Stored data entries
*** Block opens ***
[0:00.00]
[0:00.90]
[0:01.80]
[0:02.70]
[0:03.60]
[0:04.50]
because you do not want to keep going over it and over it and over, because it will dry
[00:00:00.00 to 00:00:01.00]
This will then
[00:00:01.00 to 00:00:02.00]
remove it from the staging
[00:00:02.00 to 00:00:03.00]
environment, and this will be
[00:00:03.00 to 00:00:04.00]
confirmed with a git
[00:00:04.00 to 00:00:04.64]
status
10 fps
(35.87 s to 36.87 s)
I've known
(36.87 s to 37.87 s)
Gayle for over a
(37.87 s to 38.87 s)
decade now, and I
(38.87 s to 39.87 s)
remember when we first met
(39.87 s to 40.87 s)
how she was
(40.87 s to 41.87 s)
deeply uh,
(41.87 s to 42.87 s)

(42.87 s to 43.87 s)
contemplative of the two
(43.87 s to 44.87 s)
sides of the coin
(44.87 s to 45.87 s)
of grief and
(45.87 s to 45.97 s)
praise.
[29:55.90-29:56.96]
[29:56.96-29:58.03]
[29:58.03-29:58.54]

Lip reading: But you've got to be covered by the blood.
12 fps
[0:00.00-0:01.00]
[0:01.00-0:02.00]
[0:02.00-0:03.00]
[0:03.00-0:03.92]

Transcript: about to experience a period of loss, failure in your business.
*** Block closes ***
**DIRECTIONS FOR THIS TASK:**
Output the records in full, keeping them exactly as they are.

**SOLUTION TO THIS EXERCISE:**
[0:00.00]
[0:00.90]
[0:01.80]
[0:02.70]
[0:03.60]
[0:04.50]
because you do not want to keep going over it and over it and over, because it will dry
[00:00:00.00 to 00:00:01.00]
This will then
[00:00:01.00 to 00:00:02.00]
remove it from the staging
[00:00:02.00 to 00:00:03.00]
environment, and this will be
[00:00:03.00 to 00:00:04.00]
confirmed with a git
[00:00:04.00 to 00:00:04.64]
status
10 fps
(35.87 s to 36.87 s)
I've known
(36.87 s to 37.87 s)
Gayle for over a
(37.87 s to 38.87 s)
decade now, and I
(38.87 s to 39.87 s)
remember when we first met
(39.87 s to 40.87 s)
how she was
(40.87 s to 41.87 s)
deeply uh,
(41.87 s to 42.87 s)

(42.87 s to 43.87 s)
contemplative of the two
(43.87 s to 44.87 s)
sides of the coin
(44.87 s to 45.87 s)
of grief and
(45.87 s to 45.97 s)
praise.
[29:55.90-29:56.96]
[29:56.96-29:58.03]
[29:58.03-29:58.54]

Lip reading: But you've got to be covered by the blood.
12 fps
[0:00.00-0:01.00]
[0:01.00-0:02.00]
[0:02.00-0:03.00]
[0:03.00-0:03.92]

Transcript: about to experience a period of loss, failure in your business.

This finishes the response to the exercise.